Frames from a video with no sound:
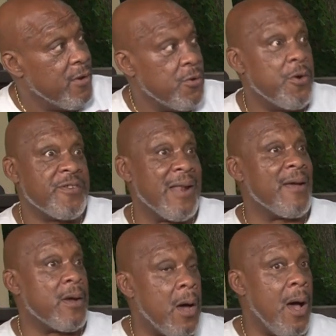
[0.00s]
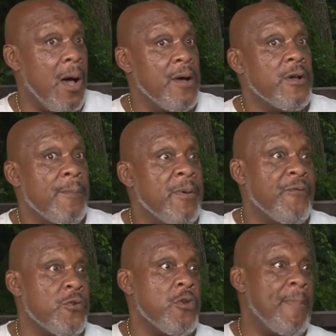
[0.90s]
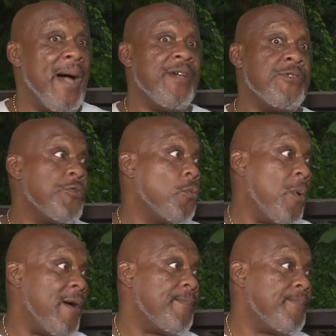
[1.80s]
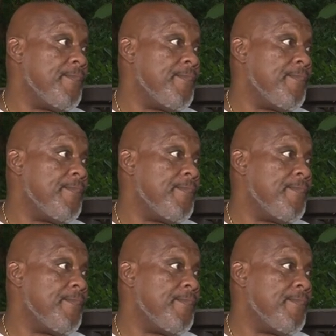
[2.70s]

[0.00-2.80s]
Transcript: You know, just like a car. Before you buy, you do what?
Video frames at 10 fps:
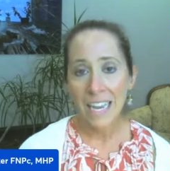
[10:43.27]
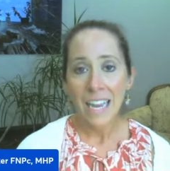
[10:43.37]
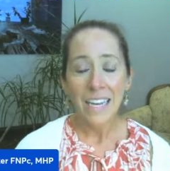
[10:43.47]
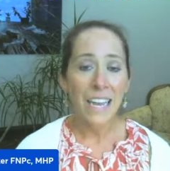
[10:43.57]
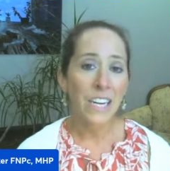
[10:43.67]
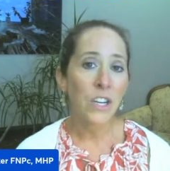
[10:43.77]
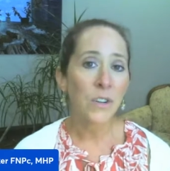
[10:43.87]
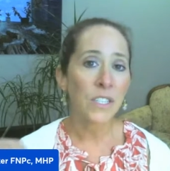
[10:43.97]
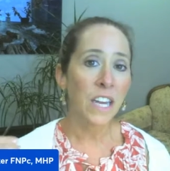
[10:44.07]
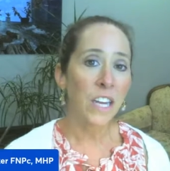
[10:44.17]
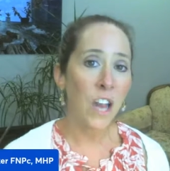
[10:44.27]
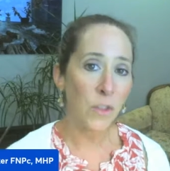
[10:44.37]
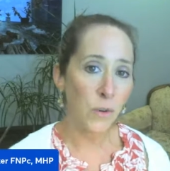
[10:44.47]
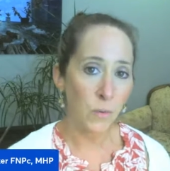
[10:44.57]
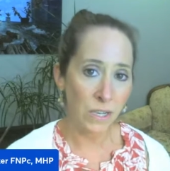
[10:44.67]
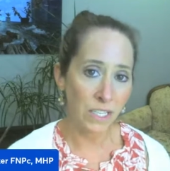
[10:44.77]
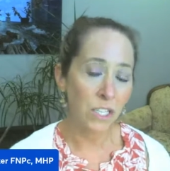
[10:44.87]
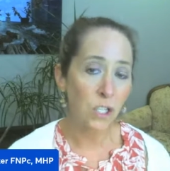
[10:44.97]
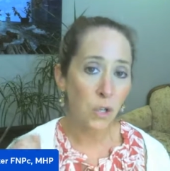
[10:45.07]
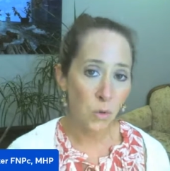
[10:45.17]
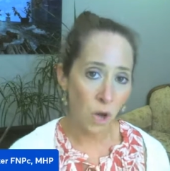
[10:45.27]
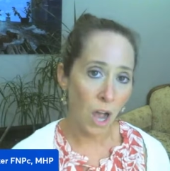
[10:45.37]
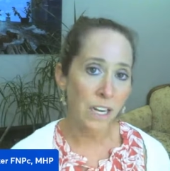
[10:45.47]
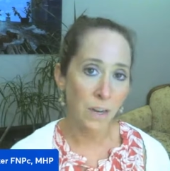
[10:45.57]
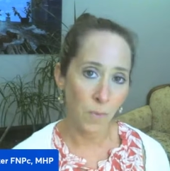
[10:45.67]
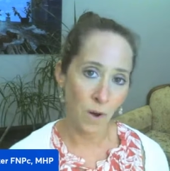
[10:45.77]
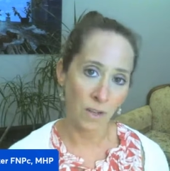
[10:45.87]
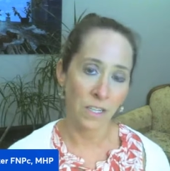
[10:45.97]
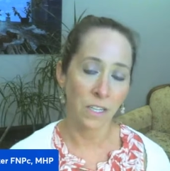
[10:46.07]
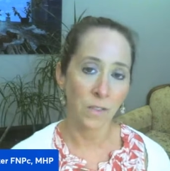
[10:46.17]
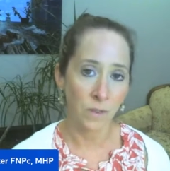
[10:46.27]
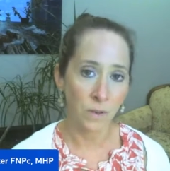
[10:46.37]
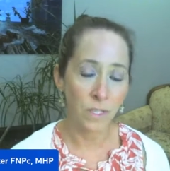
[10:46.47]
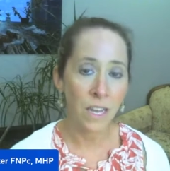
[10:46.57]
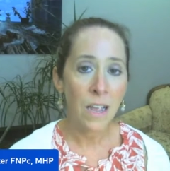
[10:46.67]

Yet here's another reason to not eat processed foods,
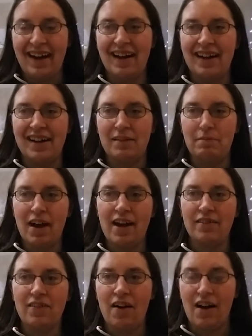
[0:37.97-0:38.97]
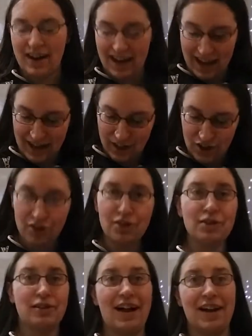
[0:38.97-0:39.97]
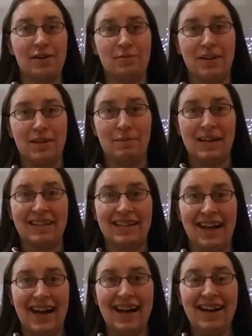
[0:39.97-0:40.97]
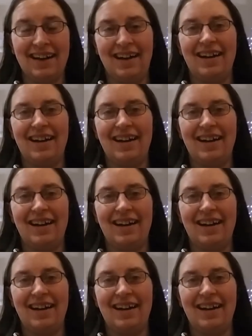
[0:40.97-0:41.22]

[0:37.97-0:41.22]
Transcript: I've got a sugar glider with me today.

========

- [PROBLEM]:
All of the data above needs to be given again exactly. Leave out each image.

- [ANSWER TO THE EXERCISE]:
Frames from a video with no sound:
[0.00s]
[0.90s]
[1.80s]
[2.70s]

[0.00-2.80s]
Transcript: You know, just like a car. Before you buy, you do what?
Video frames at 10 fps:
[10:43.27]
[10:43.37]
[10:43.47]
[10:43.57]
[10:43.67]
[10:43.77]
[10:43.87]
[10:43.97]
[10:44.07]
[10:44.17]
[10:44.27]
[10:44.37]
[10:44.47]
[10:44.57]
[10:44.67]
[10:44.77]
[10:44.87]
[10:44.97]
[10:45.07]
[10:45.17]
[10:45.27]
[10:45.37]
[10:45.47]
[10:45.57]
[10:45.67]
[10:45.77]
[10:45.87]
[10:45.97]
[10:46.07]
[10:46.17]
[10:46.27]
[10:46.37]
[10:46.47]
[10:46.57]
[10:46.67]

Yet here's another reason to not eat processed foods,
[0:37.97-0:38.97]
[0:38.97-0:39.97]
[0:39.97-0:40.97]
[0:40.97-0:41.22]

[0:37.97-0:41.22]
Transcript: I've got a sugar glider with me today.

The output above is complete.